Collected data:
+++

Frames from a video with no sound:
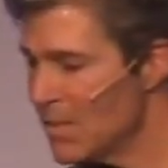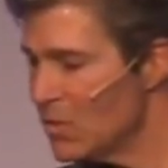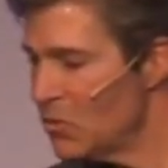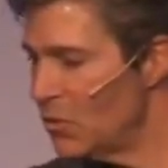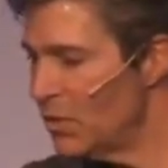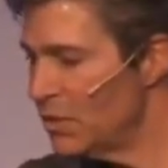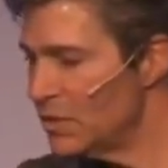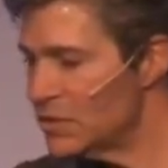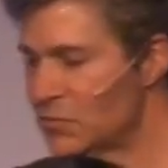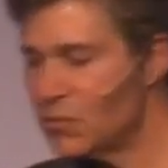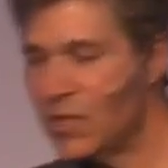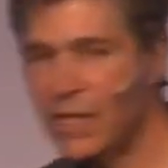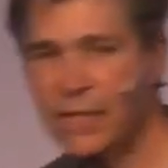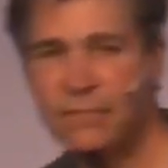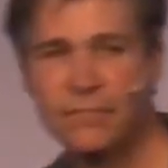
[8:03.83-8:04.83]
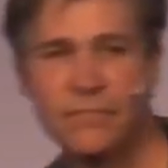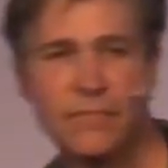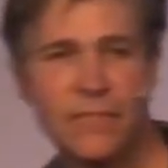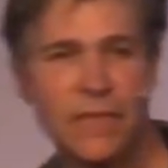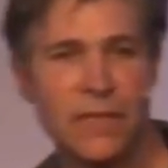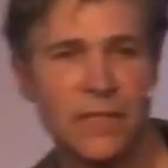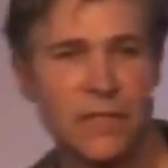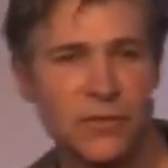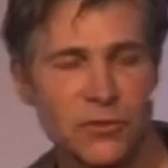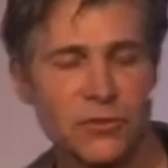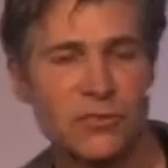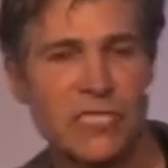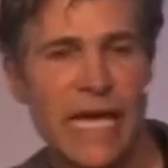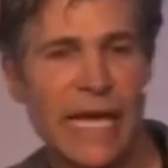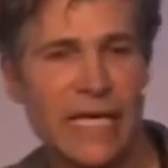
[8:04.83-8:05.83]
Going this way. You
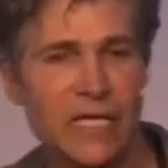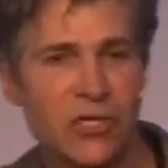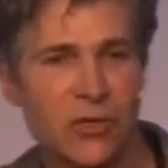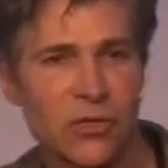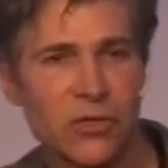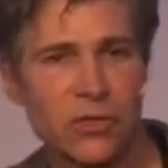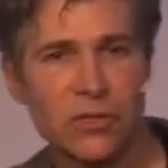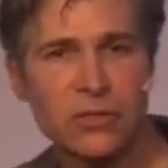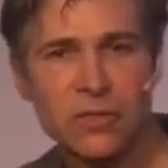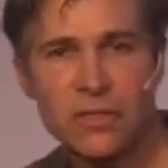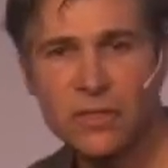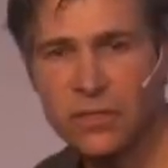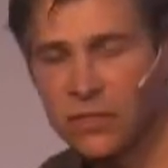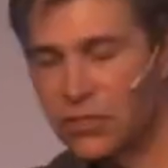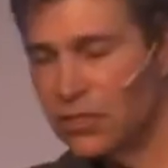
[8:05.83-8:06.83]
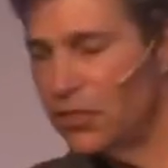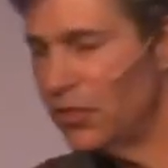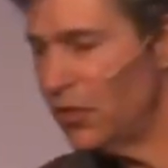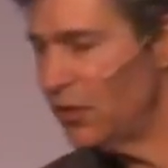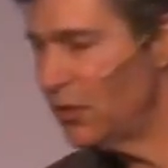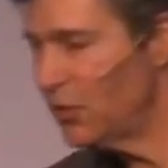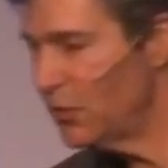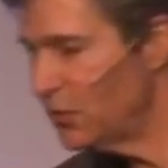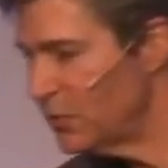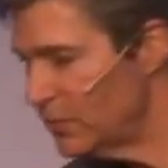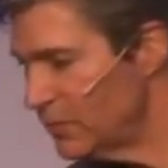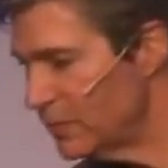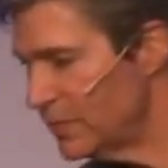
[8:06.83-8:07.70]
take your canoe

+++

* **Task brief**: Give all the lines above again, character for character, without pictures.

* **Output for this task**:
Frames from a video with no sound:
[8:03.83-8:04.83]
[8:04.83-8:05.83]
Going this way. You
[8:05.83-8:06.83]
[8:06.83-8:07.70]
take your canoe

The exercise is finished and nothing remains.